:: Given records

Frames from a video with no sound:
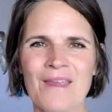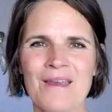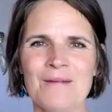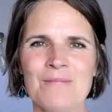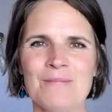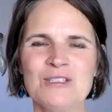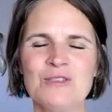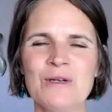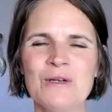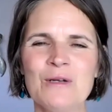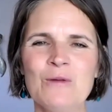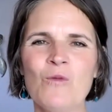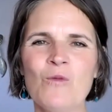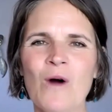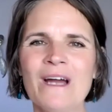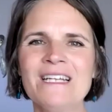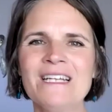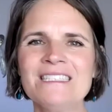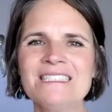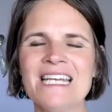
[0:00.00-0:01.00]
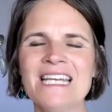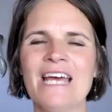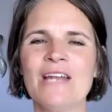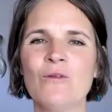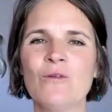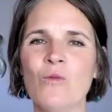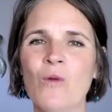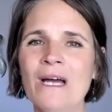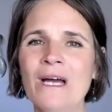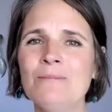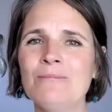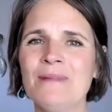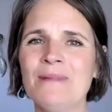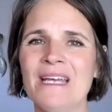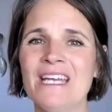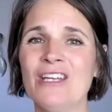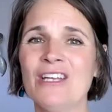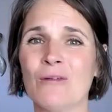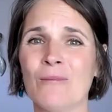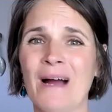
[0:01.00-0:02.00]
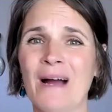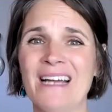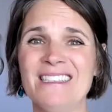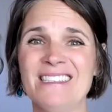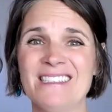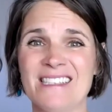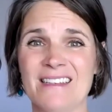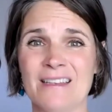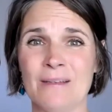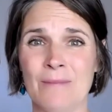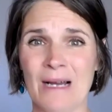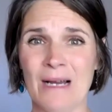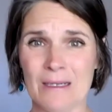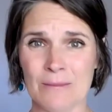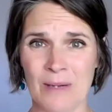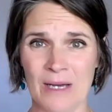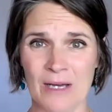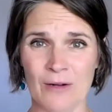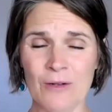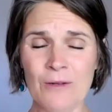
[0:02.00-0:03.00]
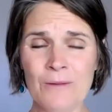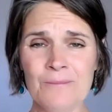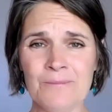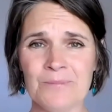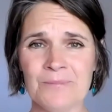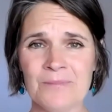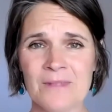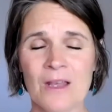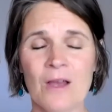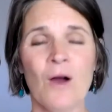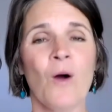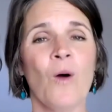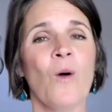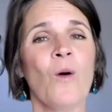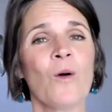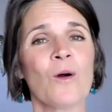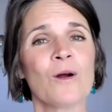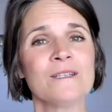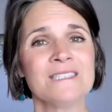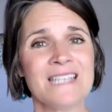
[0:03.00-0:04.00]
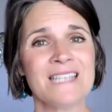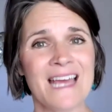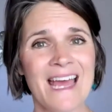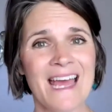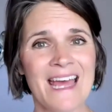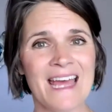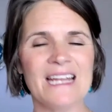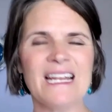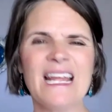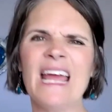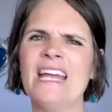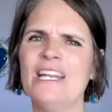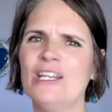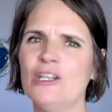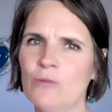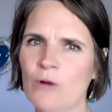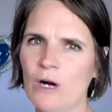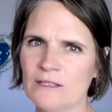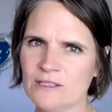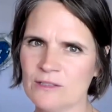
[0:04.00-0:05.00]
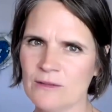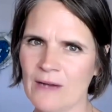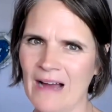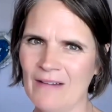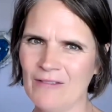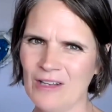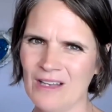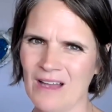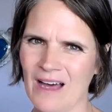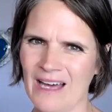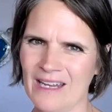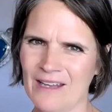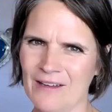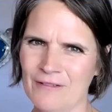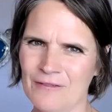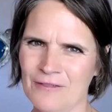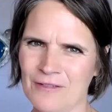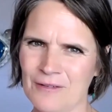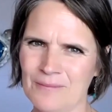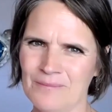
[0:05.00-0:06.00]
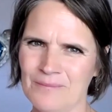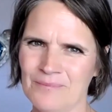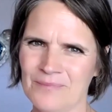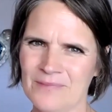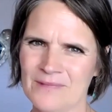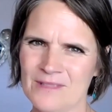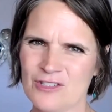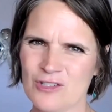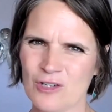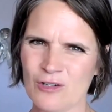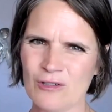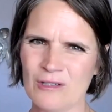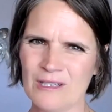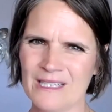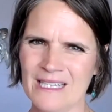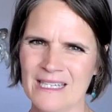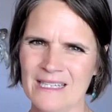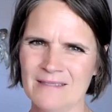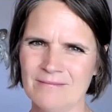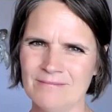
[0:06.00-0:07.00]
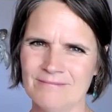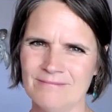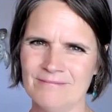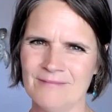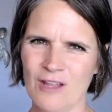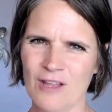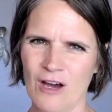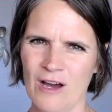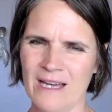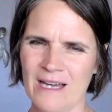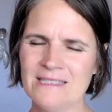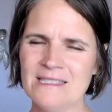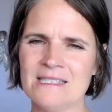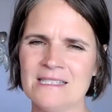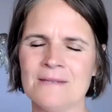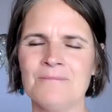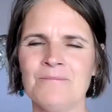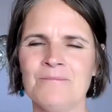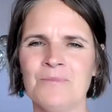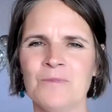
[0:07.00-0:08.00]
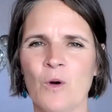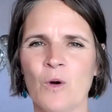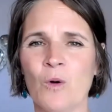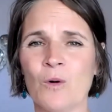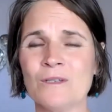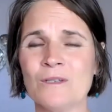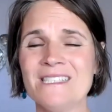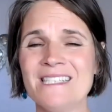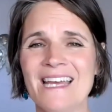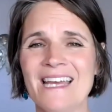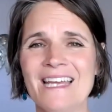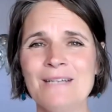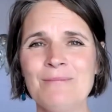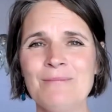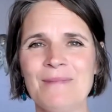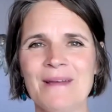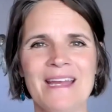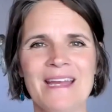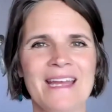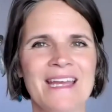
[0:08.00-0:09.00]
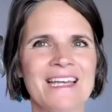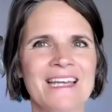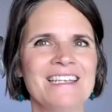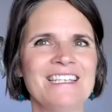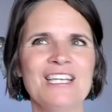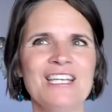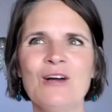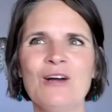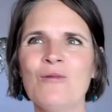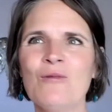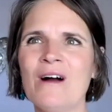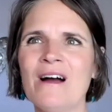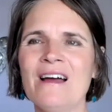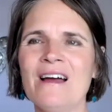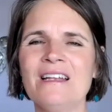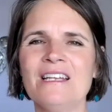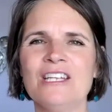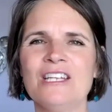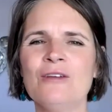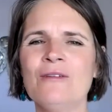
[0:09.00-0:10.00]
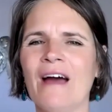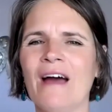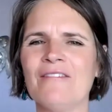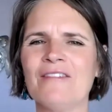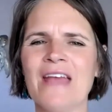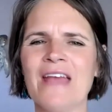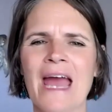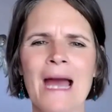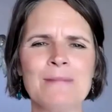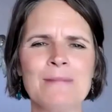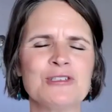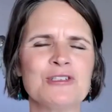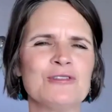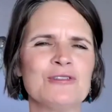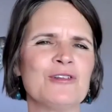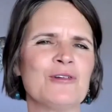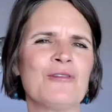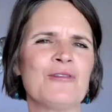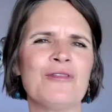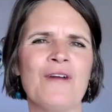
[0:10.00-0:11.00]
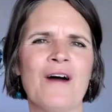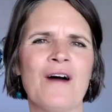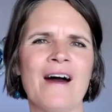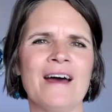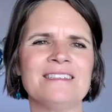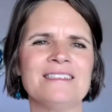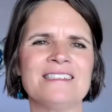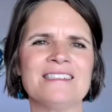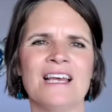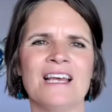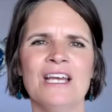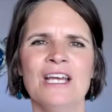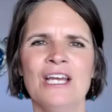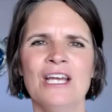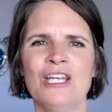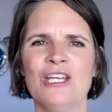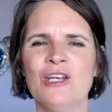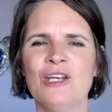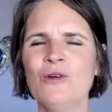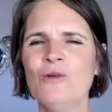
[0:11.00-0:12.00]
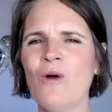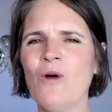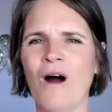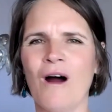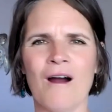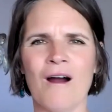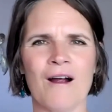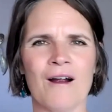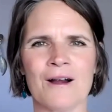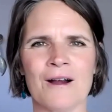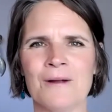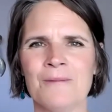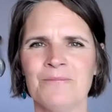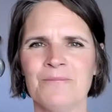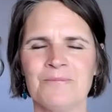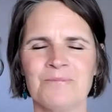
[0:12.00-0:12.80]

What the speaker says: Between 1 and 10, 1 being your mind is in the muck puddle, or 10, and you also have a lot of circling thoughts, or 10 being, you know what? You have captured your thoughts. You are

::::
:: Given records

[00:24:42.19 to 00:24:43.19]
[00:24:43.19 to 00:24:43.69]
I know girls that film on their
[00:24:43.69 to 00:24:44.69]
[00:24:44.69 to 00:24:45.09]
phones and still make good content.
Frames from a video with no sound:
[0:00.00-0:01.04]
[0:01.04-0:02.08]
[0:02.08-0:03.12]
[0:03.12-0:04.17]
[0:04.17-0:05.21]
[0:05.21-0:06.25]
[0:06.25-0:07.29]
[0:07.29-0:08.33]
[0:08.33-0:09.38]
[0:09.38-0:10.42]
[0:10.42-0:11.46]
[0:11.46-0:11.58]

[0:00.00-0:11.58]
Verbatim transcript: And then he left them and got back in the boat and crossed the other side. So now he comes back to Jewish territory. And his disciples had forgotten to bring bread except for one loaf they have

::::
:: Given records

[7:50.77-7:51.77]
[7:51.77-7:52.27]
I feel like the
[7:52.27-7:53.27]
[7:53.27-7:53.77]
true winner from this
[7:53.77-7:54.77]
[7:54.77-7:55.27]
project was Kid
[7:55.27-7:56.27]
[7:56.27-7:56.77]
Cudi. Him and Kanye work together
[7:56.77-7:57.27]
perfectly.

::::

* **Task brief**
Once you reach the line with "[0:00.00-0:01.04]" in the data above, copy it and every line after it exactly, up to and including the line with "Verbatim transcript: And".

* **Written response**
[0:00.00-0:01.04]
[0:01.04-0:02.08]
[0:02.08-0:03.12]
[0:03.12-0:04.17]
[0:04.17-0:05.21]
[0:05.21-0:06.25]
[0:06.25-0:07.29]
[0:07.29-0:08.33]
[0:08.33-0:09.38]
[0:09.38-0:10.42]
[0:10.42-0:11.46]
[0:11.46-0:11.58]

[0:00.00-0:11.58]
Verbatim transcript: And then he left them and got back in the boat and crossed the other side. So now he comes back to Jewish territory. And his disciples had forgotten to bring bread except for one loaf they have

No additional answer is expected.